Collected data:
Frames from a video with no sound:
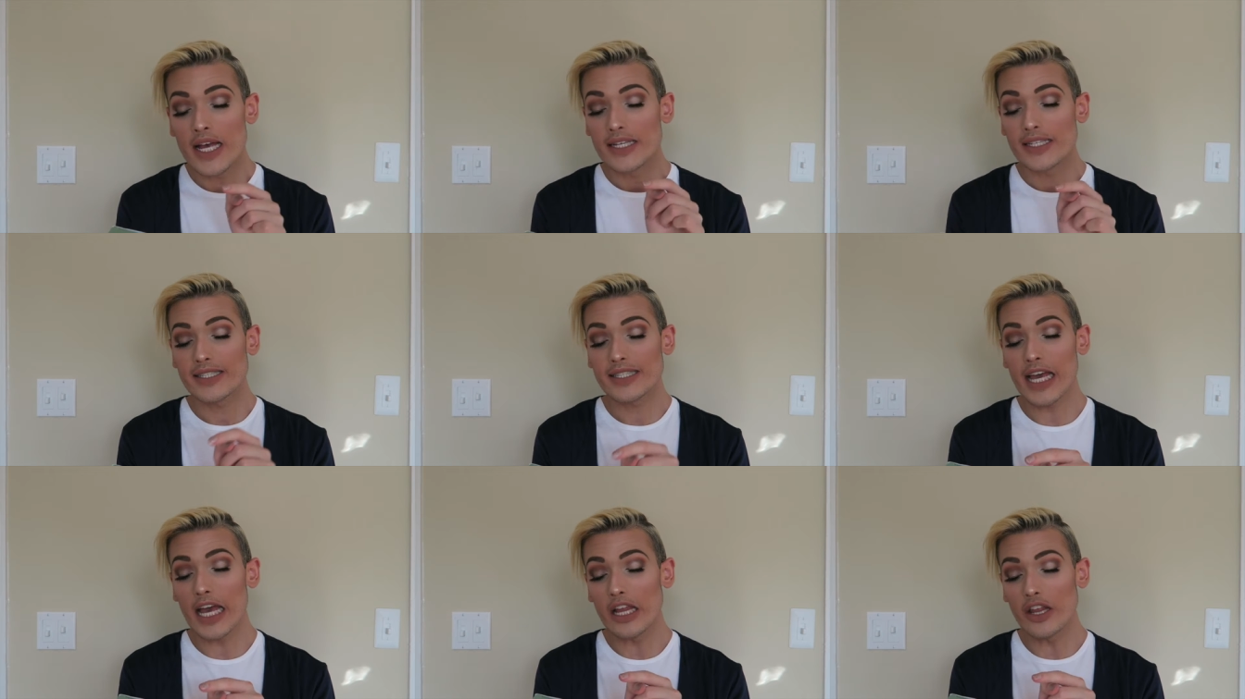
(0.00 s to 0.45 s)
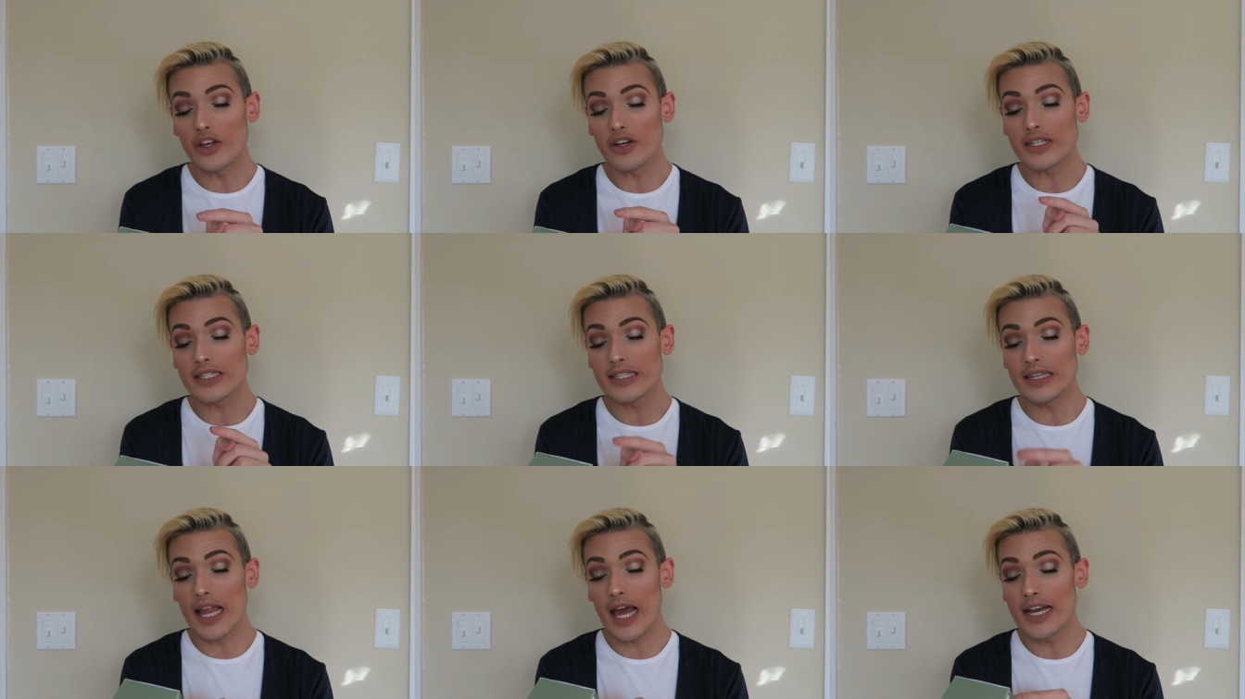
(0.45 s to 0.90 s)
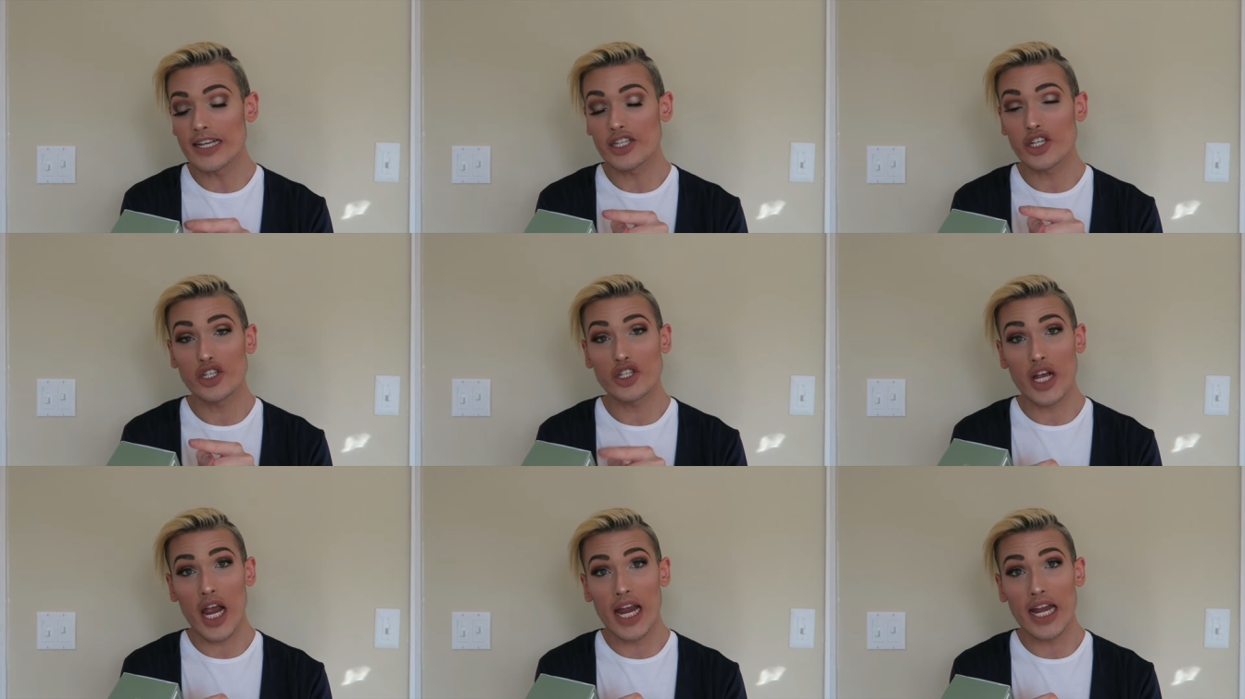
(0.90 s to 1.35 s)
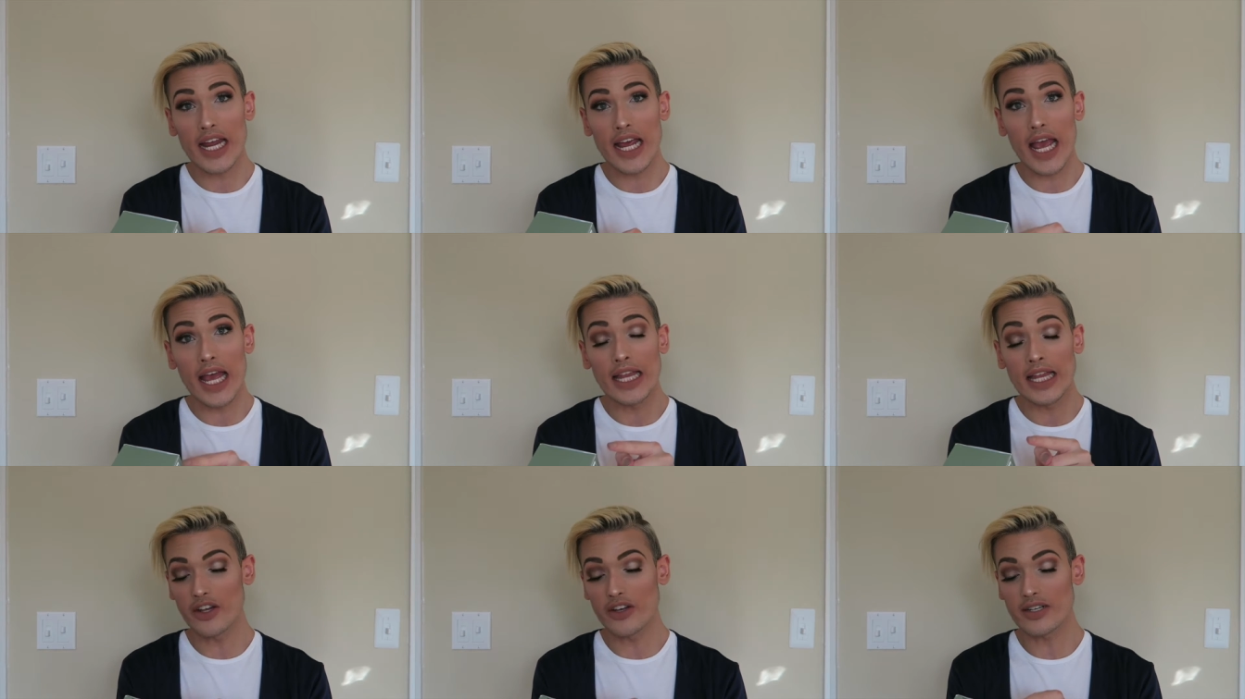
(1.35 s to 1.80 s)
skin looks less
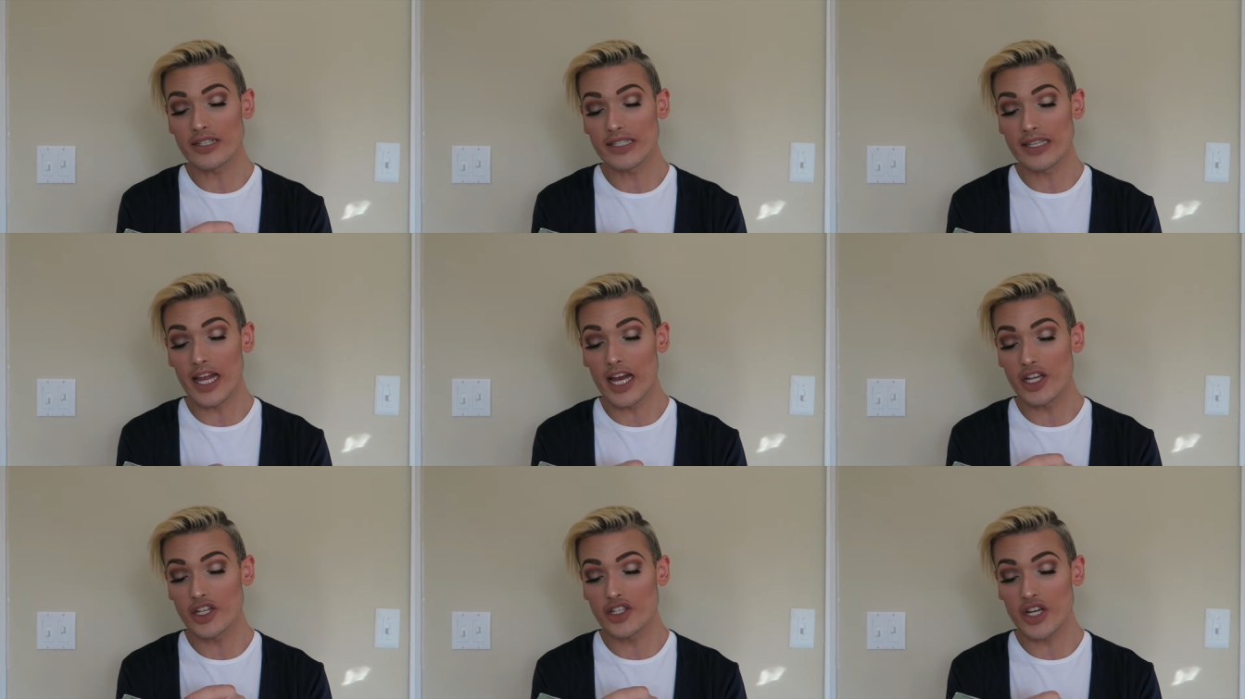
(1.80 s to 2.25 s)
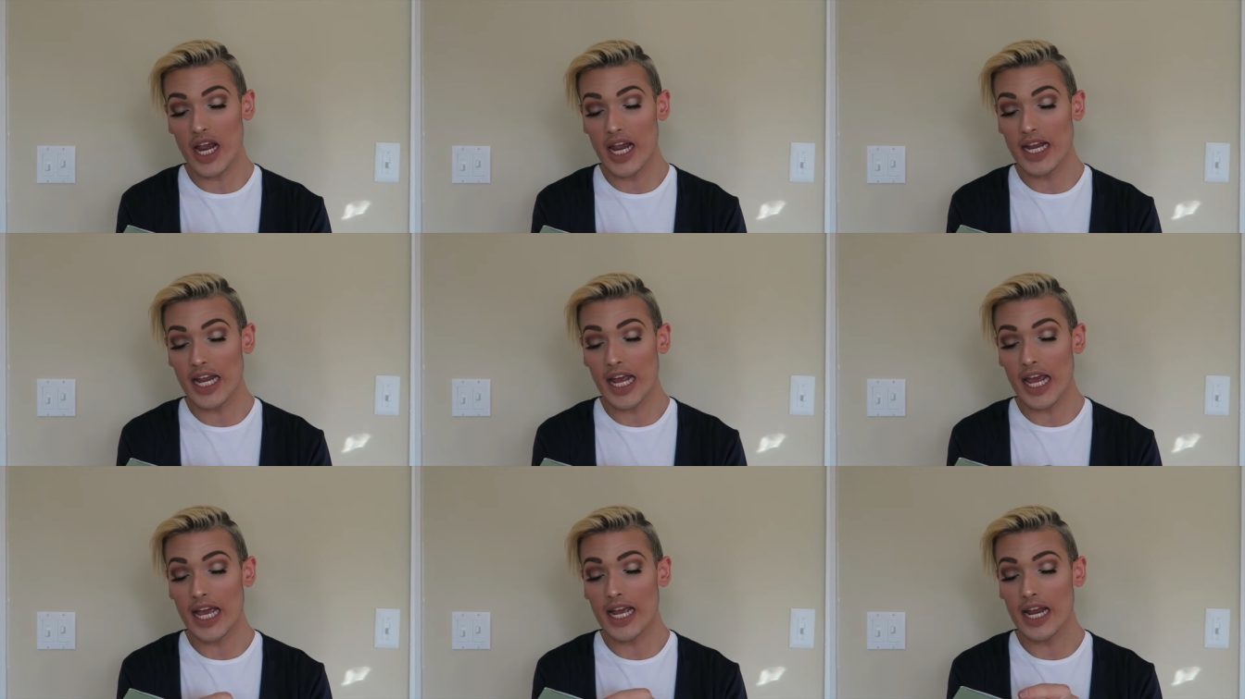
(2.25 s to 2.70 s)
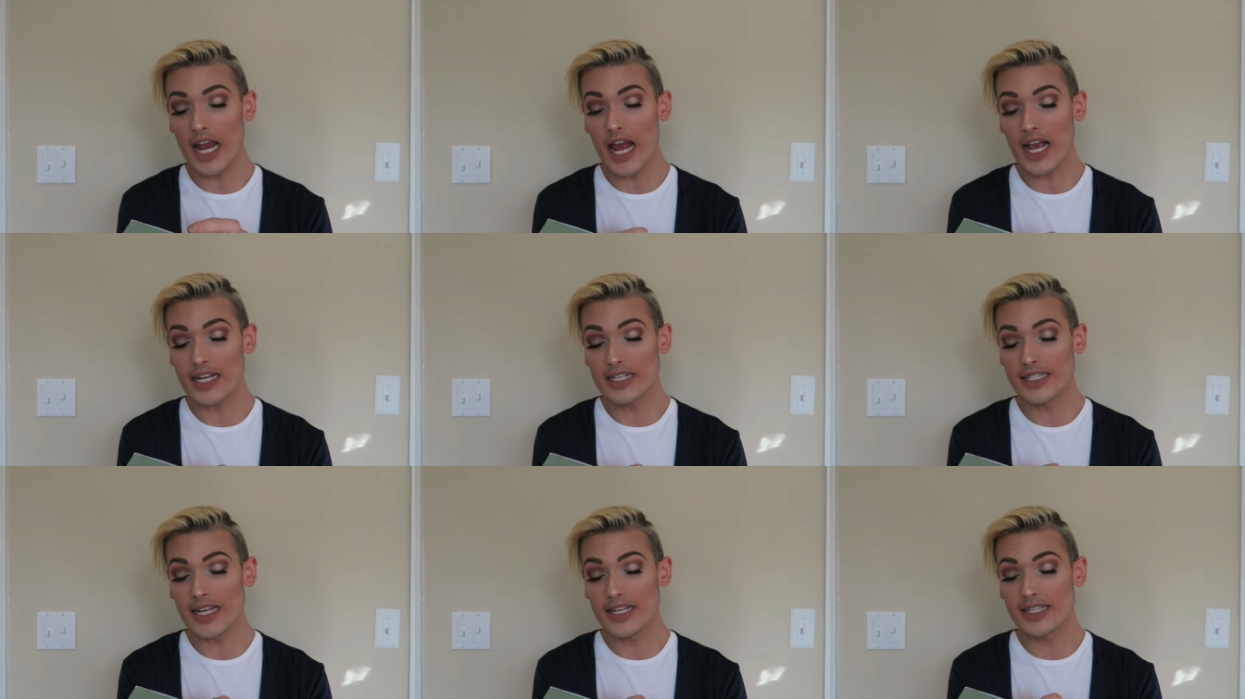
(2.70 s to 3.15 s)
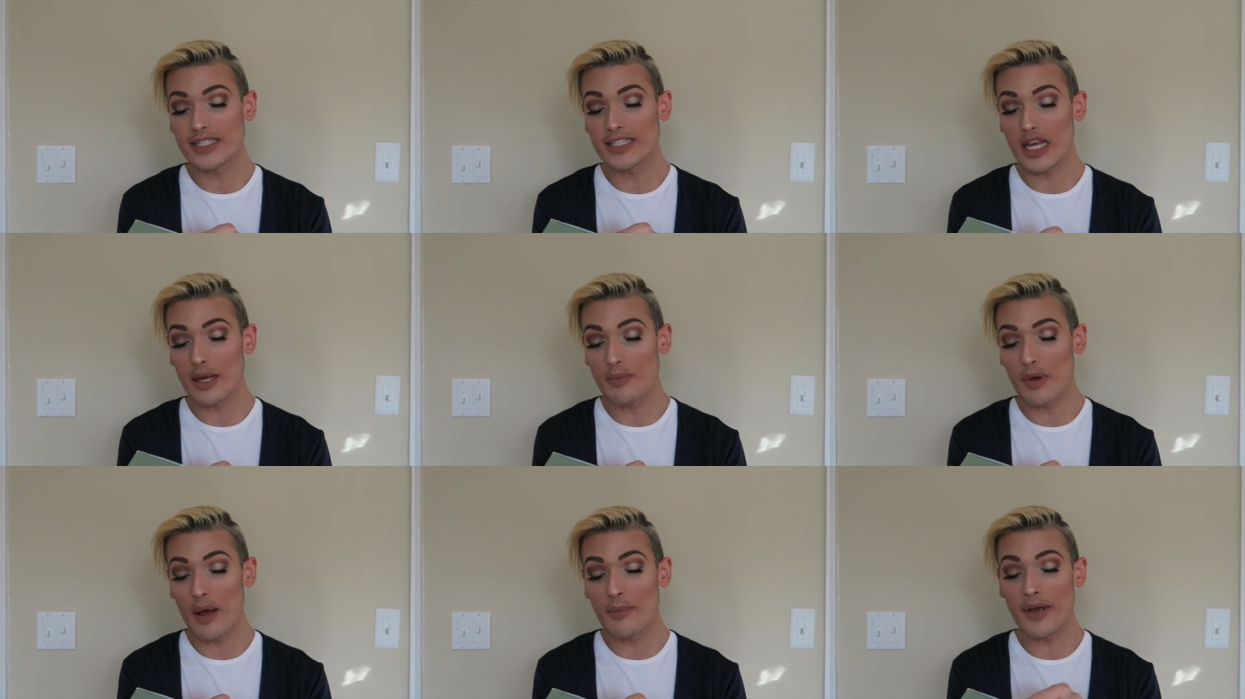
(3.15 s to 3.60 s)
shiny and looks less shiny and excess
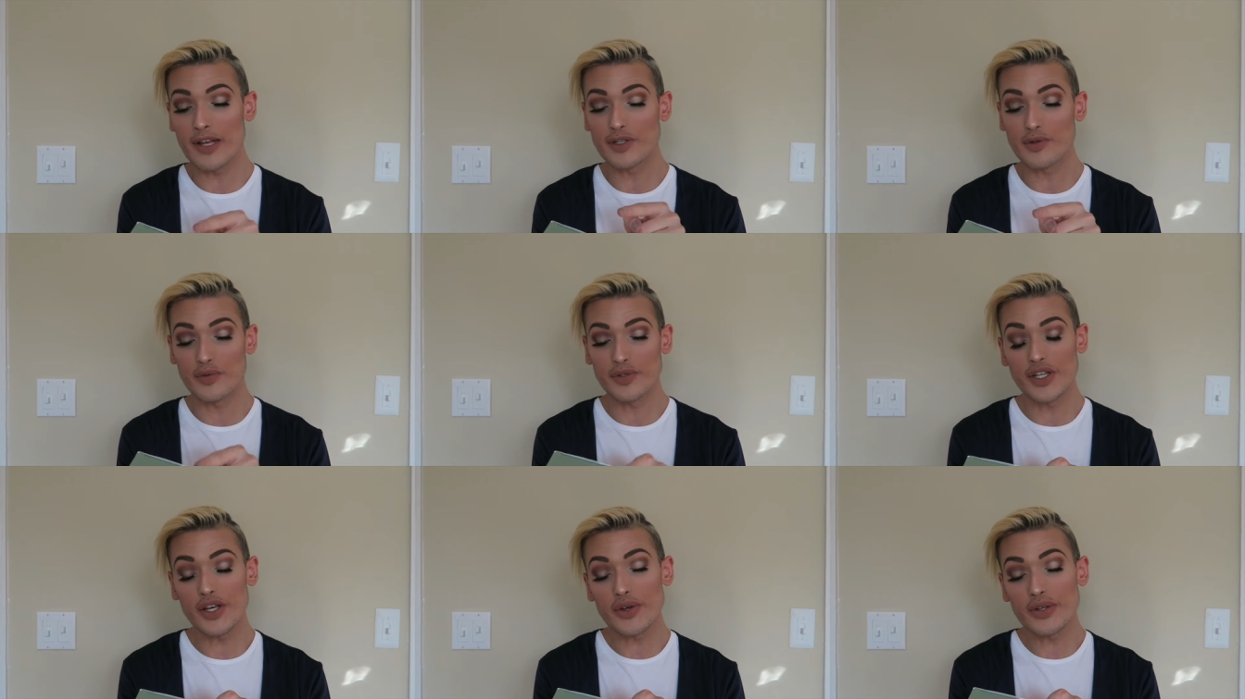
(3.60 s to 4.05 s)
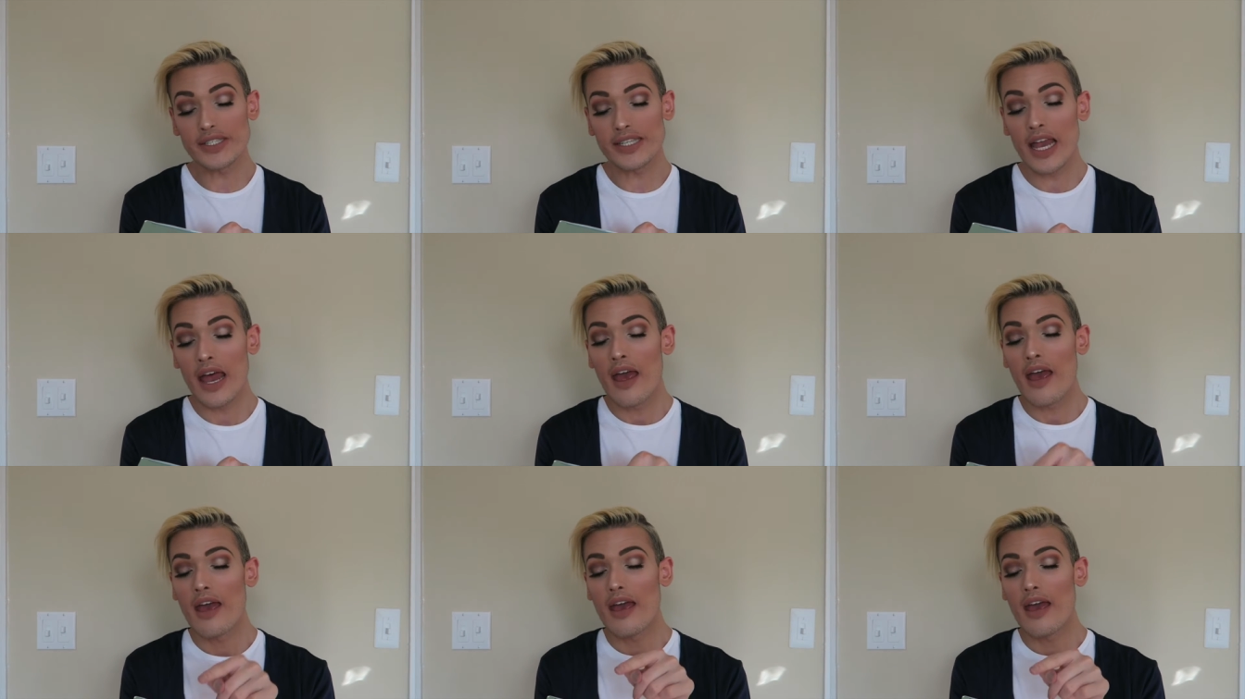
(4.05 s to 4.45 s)
sebum is reduced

## Task to complete:
Please output all the data exactly as given, with the pictures omitted.

## Output of the task:
Frames from a video with no sound:
(0.00 s to 0.45 s)
(0.45 s to 0.90 s)
(0.90 s to 1.35 s)
(1.35 s to 1.80 s)
skin looks less
(1.80 s to 2.25 s)
(2.25 s to 2.70 s)
(2.70 s to 3.15 s)
(3.15 s to 3.60 s)
shiny and looks less shiny and excess
(3.60 s to 4.05 s)
(4.05 s to 4.45 s)
sebum is reduced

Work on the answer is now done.